Mas daí é uma outra dúvida...

_ Sério? E como pode ser isso se você faz questão de aparentar não estar nem aí pra mim?
_ Ah... estão sendo dias difíceis... muito trabalho...

13 de março de 2009

Desencanto em looping eterno

...e as poesias existem porque os poetas existem. E os poetas existem porque a vida acontece. E a vida acontece porque o amor aconteceu antes dela. E o amor acontece porque existem poesias...

12 de março de 2009

11 de março de 2009

He said

Last night she said
Oh, Baby, I don't feel so down
Oh, and turned me off
When I feel left out
So I, I turned around
Oh, baby, I don't care no more
I know this for sure
I'm walking out that door

10 de março de 2009

Sobre alguém que não é um re-luz-ente

Ela fazia questão. Absoluta questão de permanecer lá, entre todas as outras, esperando pelo ônibus, embora.

Muito embora ela não fosse, nem iria, não importava o ônibus.

Ela não queria um encaminhador, queria um destino primeiro. O modo de se chegar lá poderia ser pensado depois.

Mas ela? Ela não. Pensava. Não pensava.

Pensar em quê se caminho não tinha? Nem destino tinha! Nem um como! Nem por onde! Nem mais nada! Nem vontade! Nem certeza! Nem dúvida tinha! Tamanha era a vontade de sequer ter vontade e não tinha!

_ Nada?
_ Sim.

Sujeira entre as unhas tinha.

Algo cinza que maculava sua pele negra, tinha.

Seu compasso desritmado por alguma dor também havia.

Um adormecimento - meio proposital, meio sem querer - dos sentidos também acontecia.

E sim, claro.

Também aquela falta de brilho indecifrável que a acometia.

9 de março de 2009

"Ditabranda"

8 de março de 2009

Culp(h)abilidade

Não vejo motivos para comemorar algo que não veio por mérito de meus esforços e escolhas.
Minha cor, meu cabelo, minha origem, meu sexo.
Eu não escolhi.
De qualquer forma, ninguém se lembrou da comemorável condição feminina quando do veto, da fuga, da queima.
Direitos humanos são conquistas. E estas sim merecem comemoração.
Mas não é disso que nos lembra o Boticário, a C&A, as floriculturas, os restaurantes, os comentários...

_ Parabéns!
_ Valeu. Pra você também.
_ Mas eu sou homem.
_ Pois é. Eu não tenho culpa. O que estávamos falando mesmo? Ah... sim...

6 de março de 2009

Twilove

_ Aaaaahhhh...
_ Lindo!

_ Incrível!!!

Olhei direitinho na direção da banca. Será possível que essa farra toda é pelo salgadinho Torcida?

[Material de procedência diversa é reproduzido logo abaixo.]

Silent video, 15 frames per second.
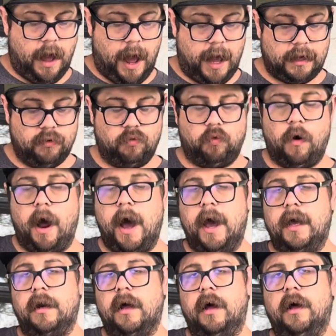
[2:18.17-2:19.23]
can
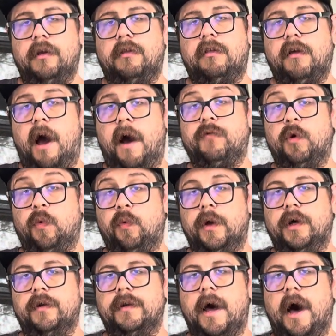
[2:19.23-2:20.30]
ride a softer
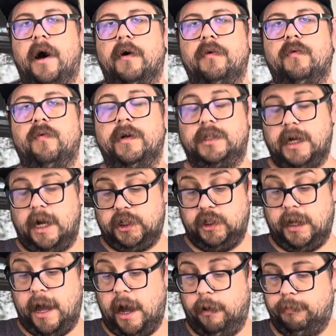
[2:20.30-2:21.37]
wheel now, which
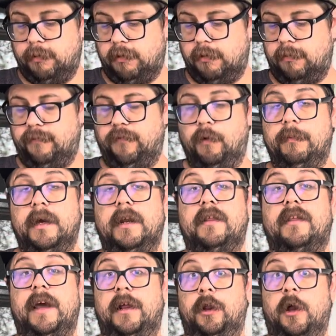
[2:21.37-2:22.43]
actually helps for me to
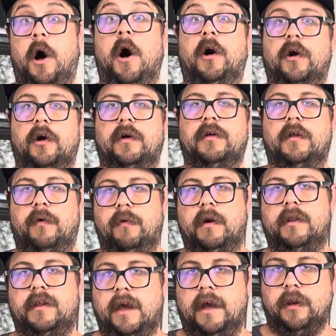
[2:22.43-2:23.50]
skate longer because I want
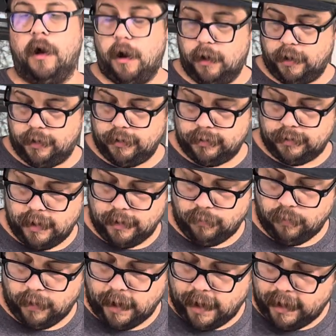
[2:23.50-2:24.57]
to skate longer than
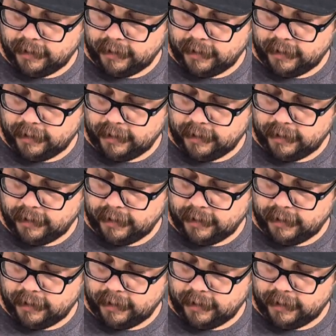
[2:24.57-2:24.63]
what I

_ Ahhh... Tenho um pôster!

Será que a Ruffles lançou um pô
ster da batata?

_ Suuuuuper legal...!!!


...E o grupo saiu da frente, deixando visível a face do Edward Cullen na capa de uma revista para adolescentes.

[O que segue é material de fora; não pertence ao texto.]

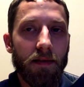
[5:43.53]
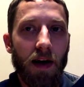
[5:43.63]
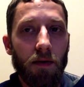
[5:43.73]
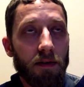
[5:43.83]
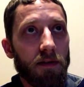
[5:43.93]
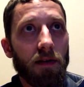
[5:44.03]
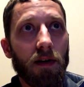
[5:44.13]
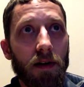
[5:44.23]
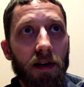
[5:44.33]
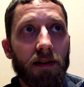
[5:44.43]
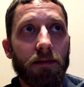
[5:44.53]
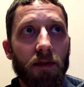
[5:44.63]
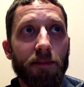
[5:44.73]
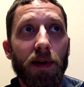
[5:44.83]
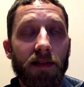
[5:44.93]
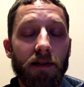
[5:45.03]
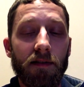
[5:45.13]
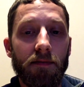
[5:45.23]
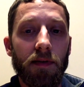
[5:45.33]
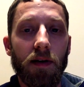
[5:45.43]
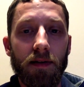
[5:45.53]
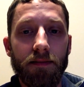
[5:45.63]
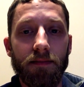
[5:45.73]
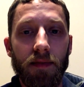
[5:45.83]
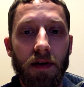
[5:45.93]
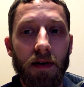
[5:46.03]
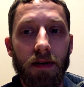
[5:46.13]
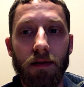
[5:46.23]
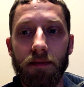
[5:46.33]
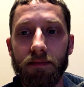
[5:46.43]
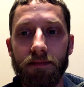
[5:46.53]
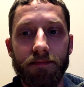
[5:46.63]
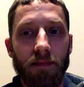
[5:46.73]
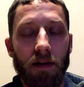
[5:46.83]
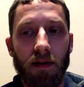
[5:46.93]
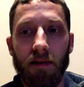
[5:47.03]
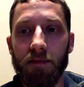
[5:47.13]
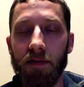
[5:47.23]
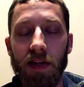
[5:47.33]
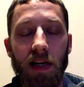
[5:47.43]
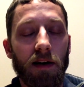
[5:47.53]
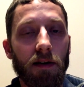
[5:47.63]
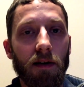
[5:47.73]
That was expensive, like $1,500,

_ Hum. Tendi. É. Faz sentido.


5 de março de 2009

Cas(u)ais

Um beijo... (smac!) Dois beijos... (smac!) Três beijos... (smac!) Um milhão de beijos... (smac!)

_ Um milhão de beijos???
_ Ixi! É mesmo! Me perdi! Vâmo tê que começá denovo.


Um beijo... (smac!) Dois beijos... (smac!) Três beijos... (smac!) Um milhão de beijos... (smac!) ...E me perdi.

3 de março de 2009

_Baseado_em fatos reais

Cheguei a pensar que estava vendo algo como um lago e árvores.
A visão do oasis me fez imaginar que estava tendo alucinações.
Os pés afundavam na areia seca e o sol parecia fogo nas pontas castanhas do cabelo que o vento parco tentava soprar.
Era um silêncio surdo e eu não sabia se eram os meus sentidos falhando ou se, de fato, nada ao redor emitia som, a não ser um provável fritar. E era eu, tostando na duna.
Um insetinho surgiu e sumiu na poeira amarela. Eu andava para aquela paisagem que às vezes estava, às vezes não.


_ Bom dia!
_ São dez da manhã e estamos 33 graus longe do zero. Como ter um bom dia?
_ Legal. Podemos ir direto para a segunda má notícia do dia?
_ Ao meio-dia estará pior.
_ Terceira?
_ Tenho que ir ao banco na hora do almoço.
_ Quarta?
_ Só teremos uma frente fria na quinta.
_ Quinta?
_ Sim. Quinta-feira.
_ Quinta má notícia.
_ Ah... sim... Não terminei aquela matéria ainda.
_ Você tem uma hora.
_ Sexta.
_ Vai lá!
_ Já foi. A sua. Tenho uma hora só.
_ Ah... é mesmo! Manda bala.
_ Fechamos a semana, hein?!
_ É. Já deu, né?

1 de março de 2009

Da série - ErrOr Fatalll... BUUUM!

Eu tenho 22 anos.
E isso pode parecer muito pouco.
Ou muito muito.

Para uma modelo é quase fim de carreira.
Para uma jornalista é só o começo do princípio.

Para namorar um menino de 17 anos é muito.
Para ser presidente é pouco.

Mas eu tenho 22 anos.
E nenhuma intenção de resolver essa ambiguidade discursiva.